- [Input data]
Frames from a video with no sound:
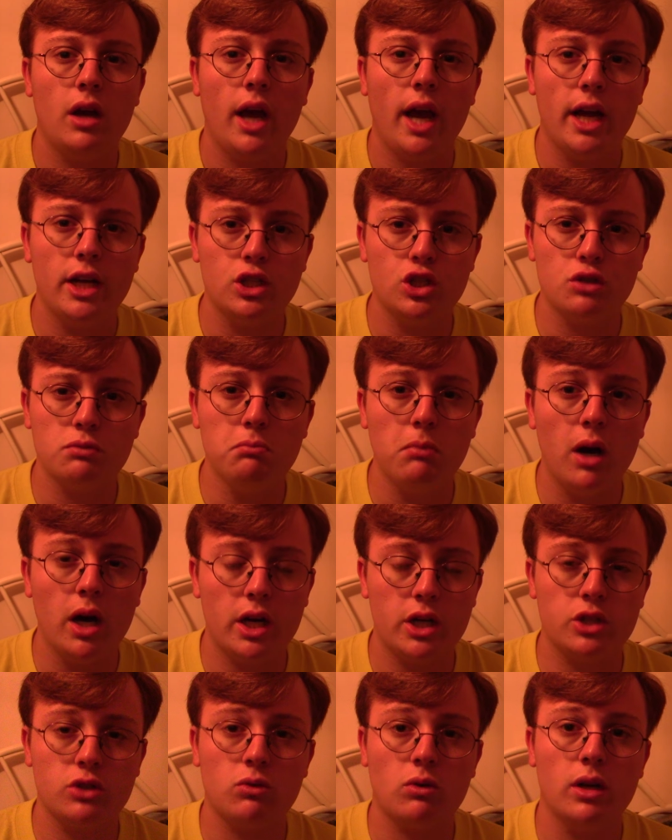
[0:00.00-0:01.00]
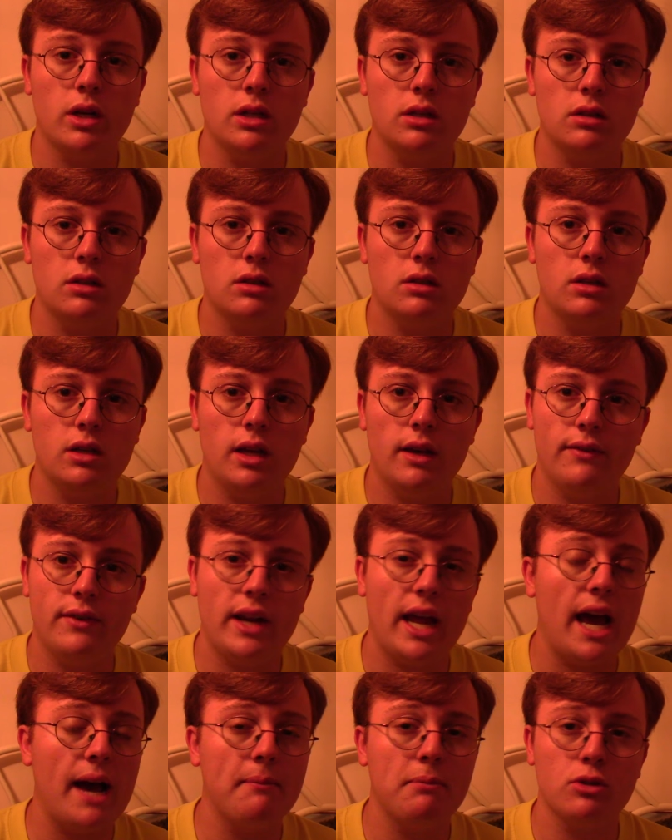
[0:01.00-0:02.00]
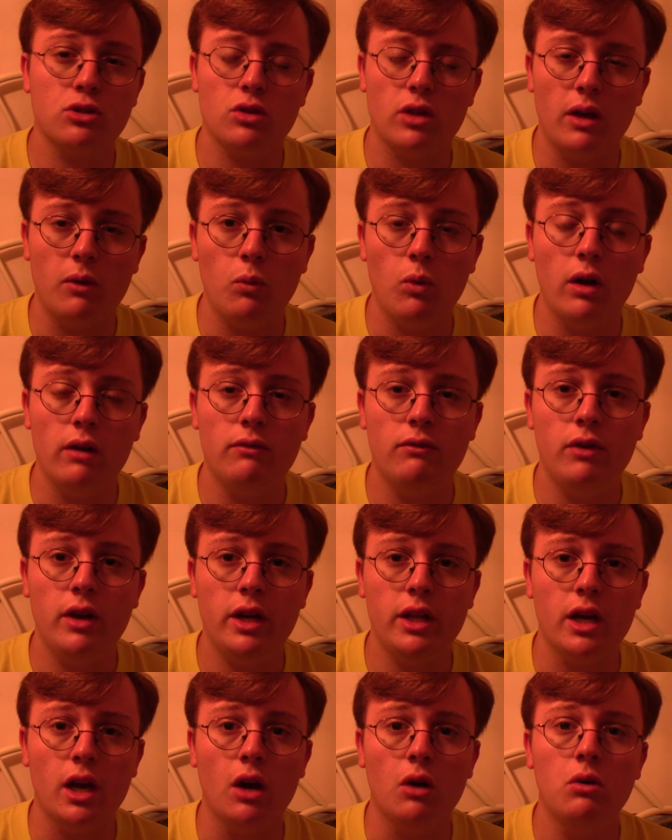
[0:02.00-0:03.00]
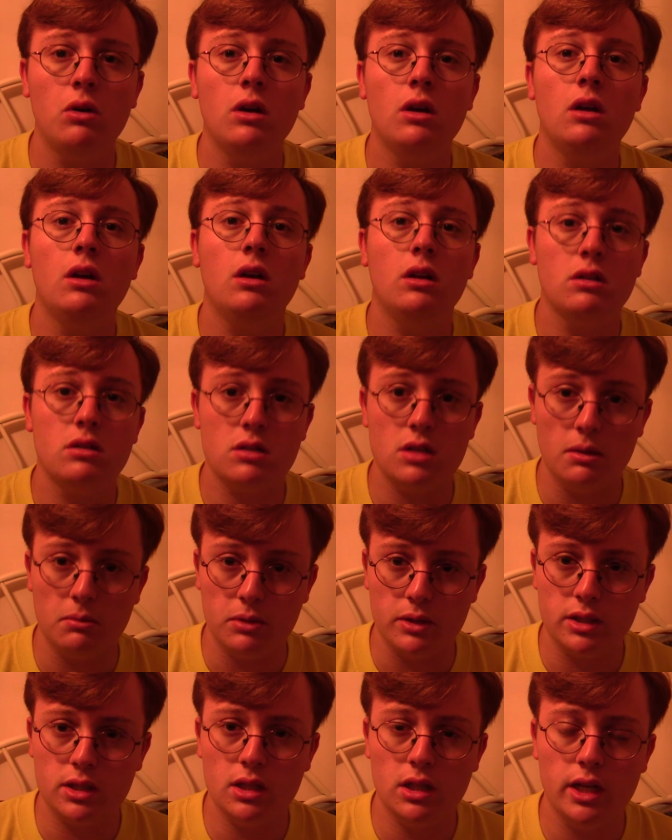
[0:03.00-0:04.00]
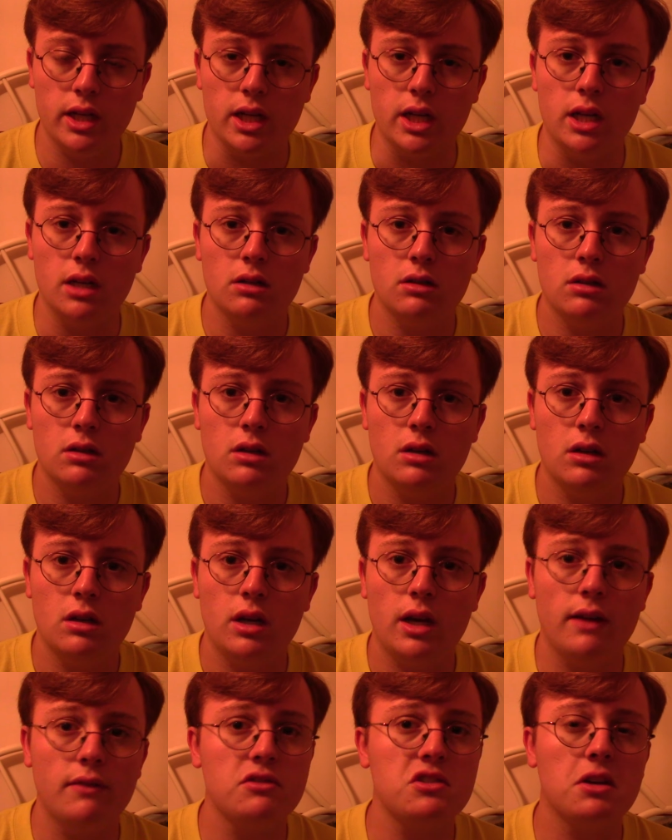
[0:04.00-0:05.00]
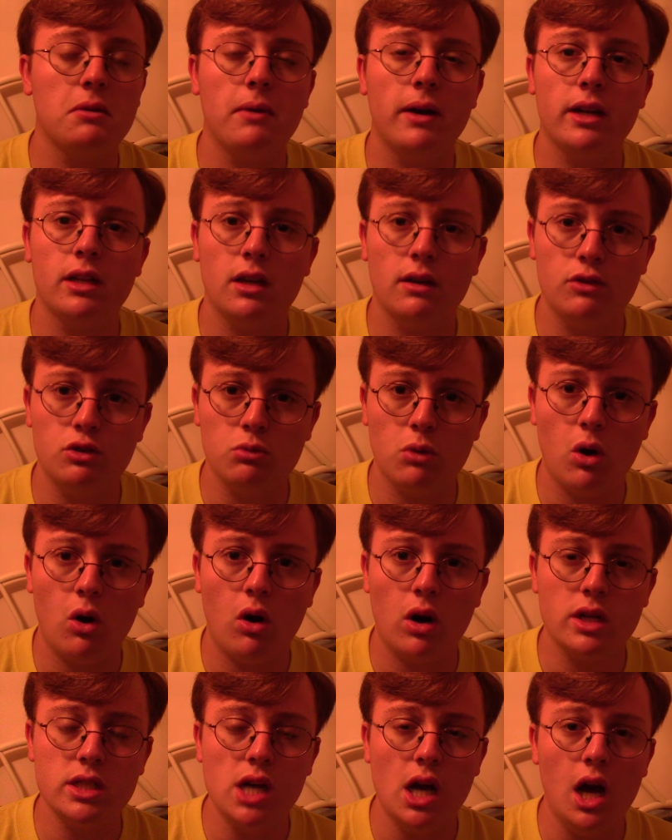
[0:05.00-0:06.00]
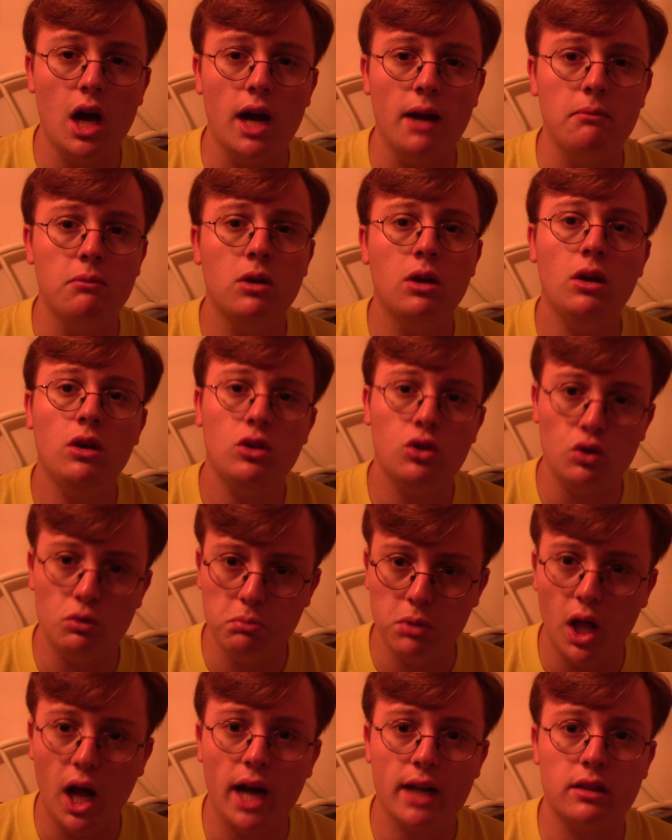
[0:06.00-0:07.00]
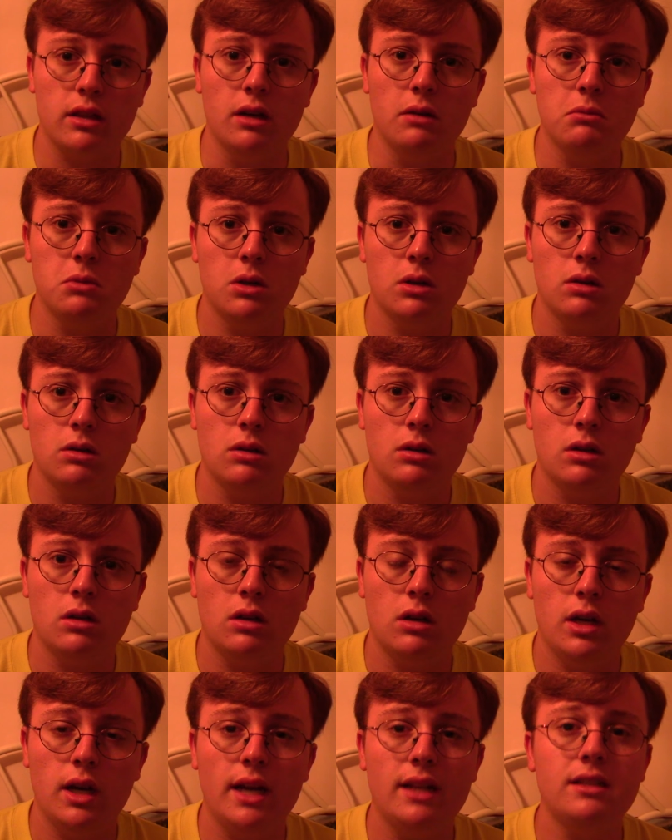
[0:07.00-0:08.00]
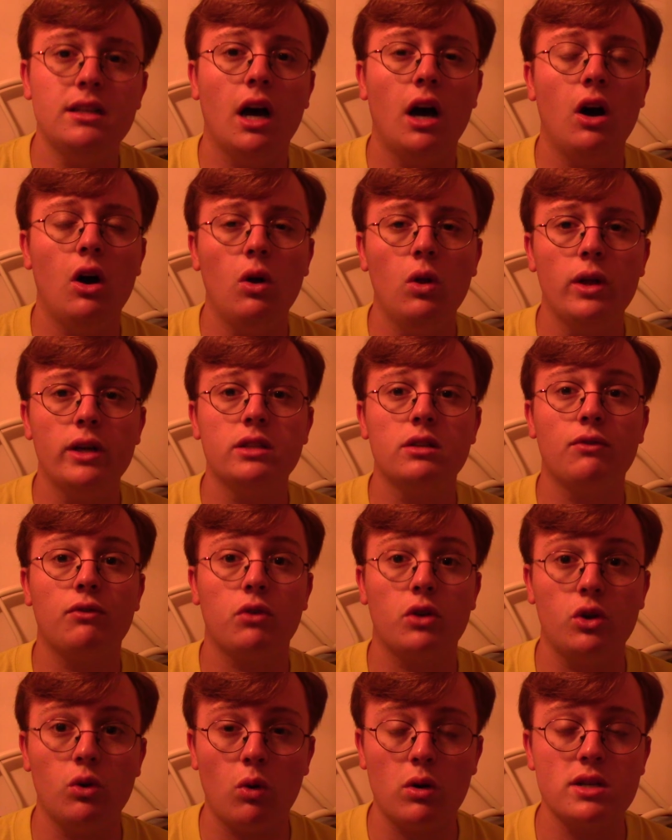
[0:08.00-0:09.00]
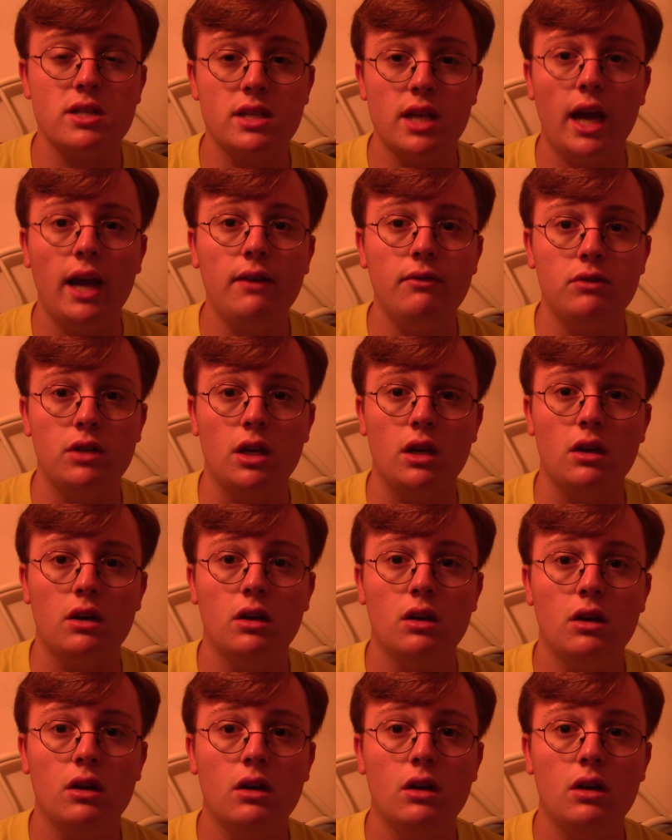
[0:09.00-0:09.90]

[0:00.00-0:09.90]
and just monitor it. If it happens with that one video, simply delete it. If somebody gives you a hard time, you block them. Not only is it for your safety,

- [What to do] The records above are to be restated exactly, without their pictures.

- [Reply]
Frames from a video with no sound:
[0:00.00-0:01.00]
[0:01.00-0:02.00]
[0:02.00-0:03.00]
[0:03.00-0:04.00]
[0:04.00-0:05.00]
[0:05.00-0:06.00]
[0:06.00-0:07.00]
[0:07.00-0:08.00]
[0:08.00-0:09.00]
[0:09.00-0:09.90]

[0:00.00-0:09.90]
and just monitor it. If it happens with that one video, simply delete it. If somebody gives you a hard time, you block them. Not only is it for your safety,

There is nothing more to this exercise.